The records that follow are to be transcribed in full, leaving out each picture.

Excerpted data below:

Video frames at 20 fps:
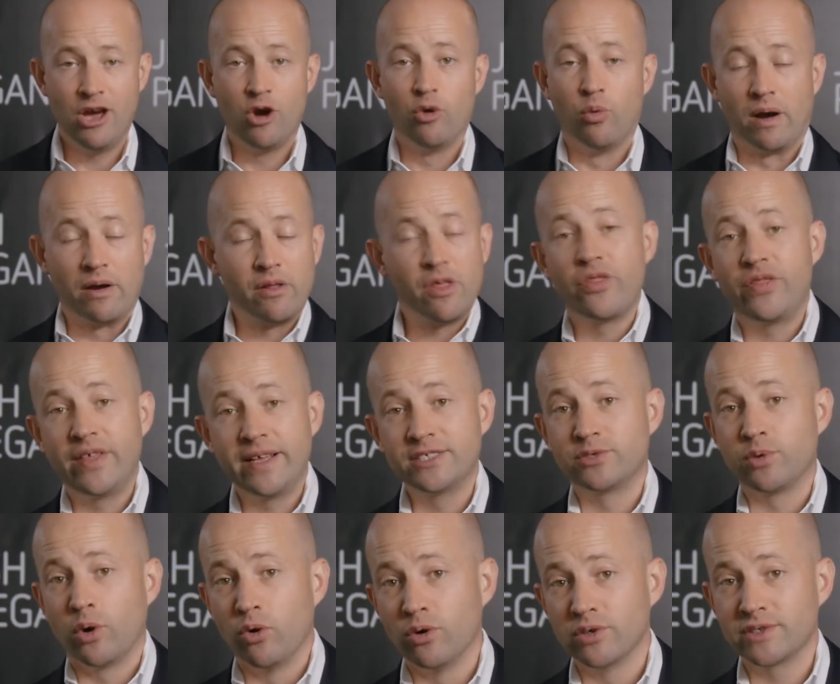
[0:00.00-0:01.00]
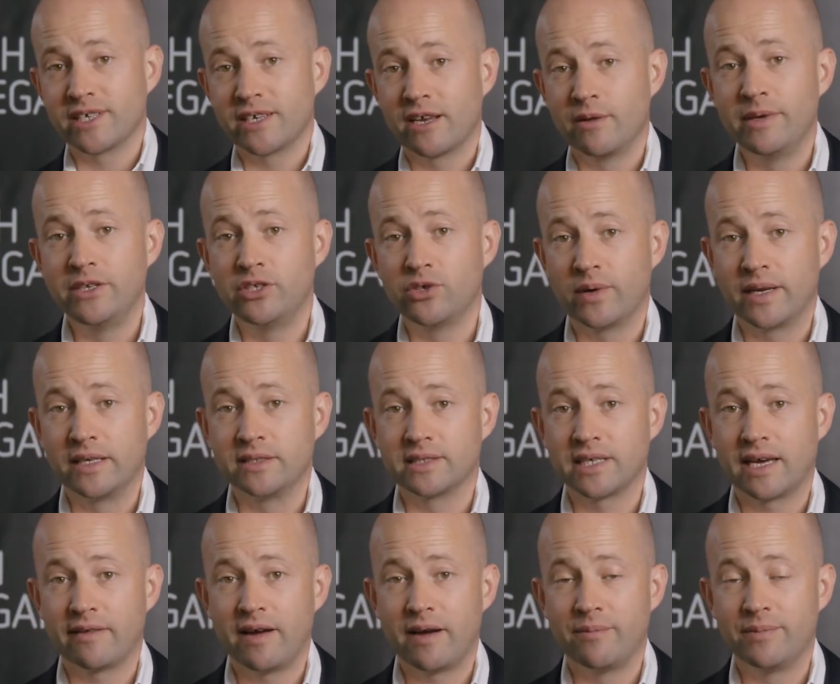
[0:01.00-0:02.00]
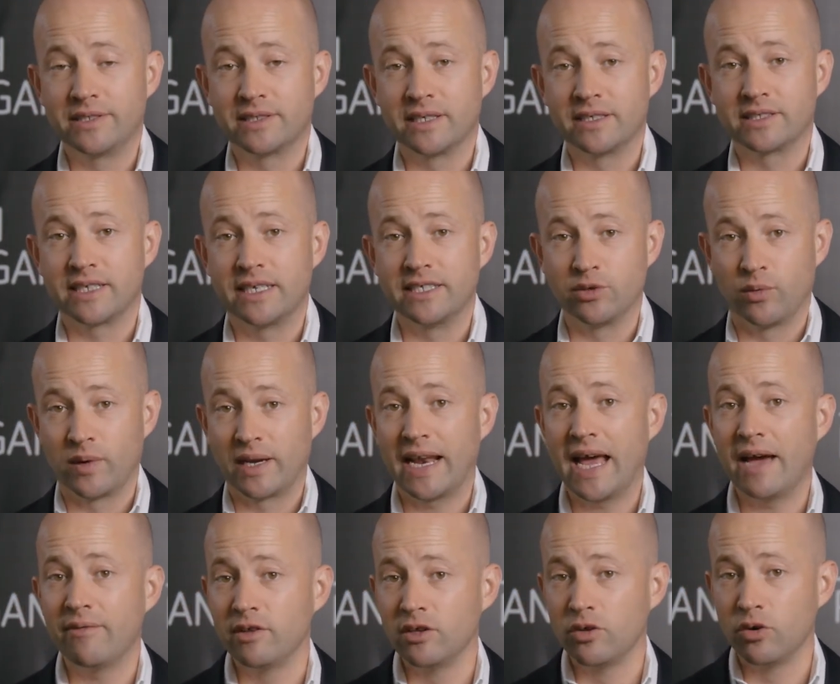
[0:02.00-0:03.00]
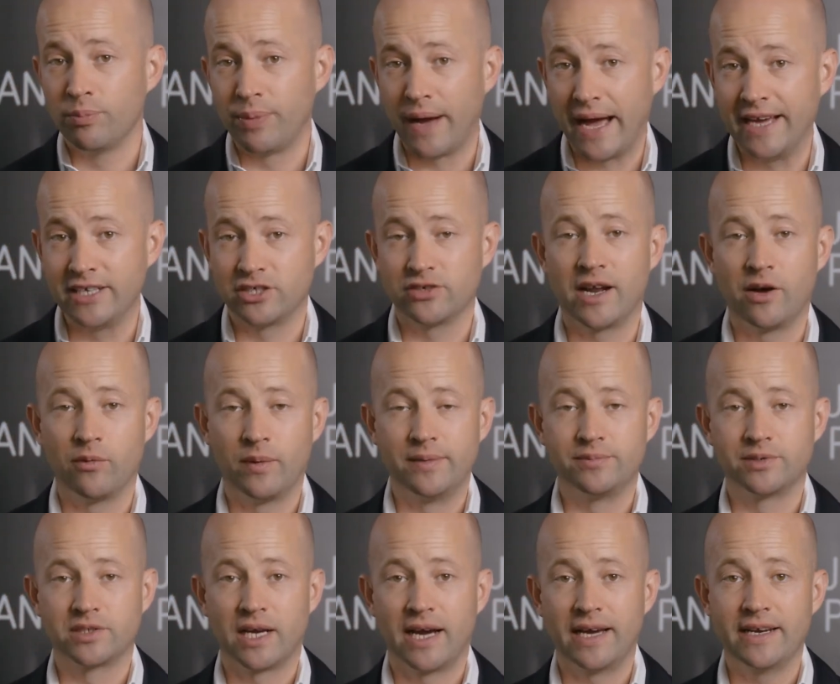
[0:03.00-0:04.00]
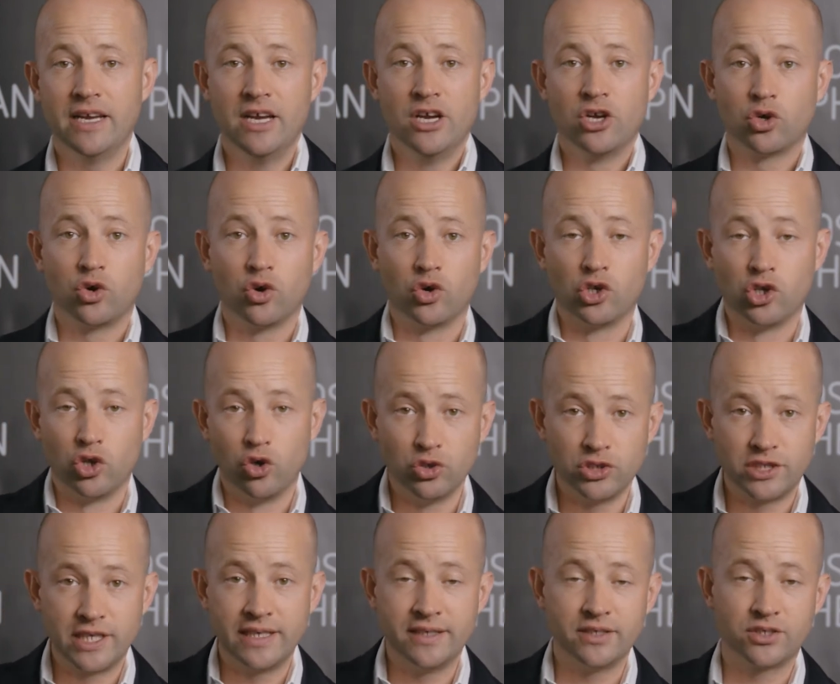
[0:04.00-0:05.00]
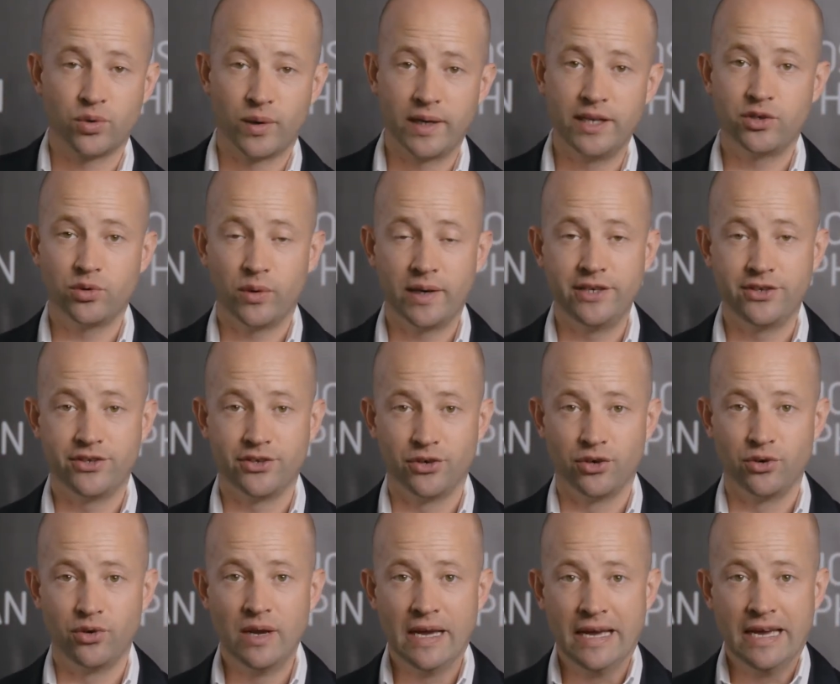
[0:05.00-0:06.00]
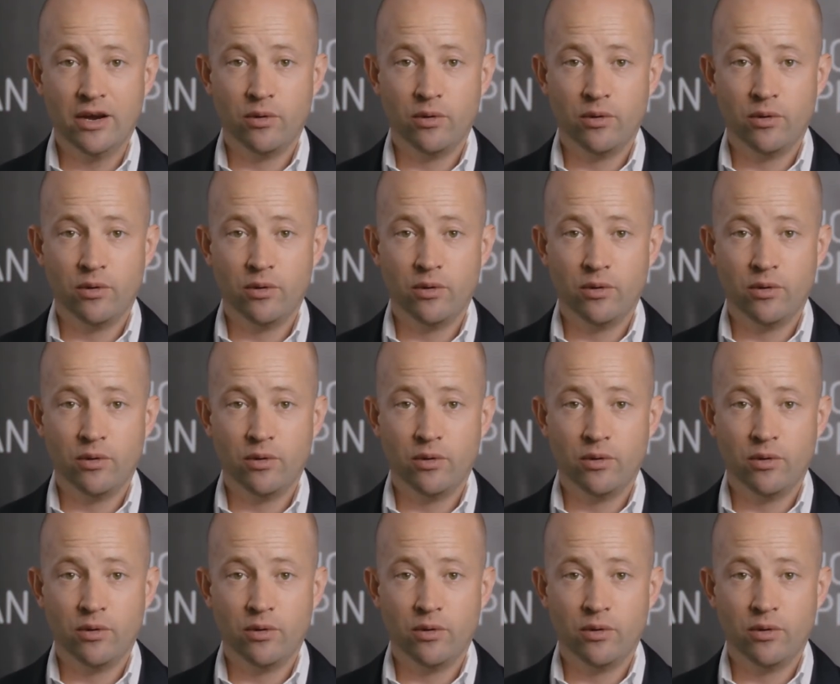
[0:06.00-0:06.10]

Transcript: One of the things we're also going to be doing inside of our business is that we're going to have a little page on our website called Launching in 2022,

End of Excerpted data.

Exercise output:
Video frames at 20 fps:
[0:00.00-0:01.00]
[0:01.00-0:02.00]
[0:02.00-0:03.00]
[0:03.00-0:04.00]
[0:04.00-0:05.00]
[0:05.00-0:06.00]
[0:06.00-0:06.10]

Transcript: One of the things we're also going to be doing inside of our business is that we're going to have a little page on our website called Launching in 2022,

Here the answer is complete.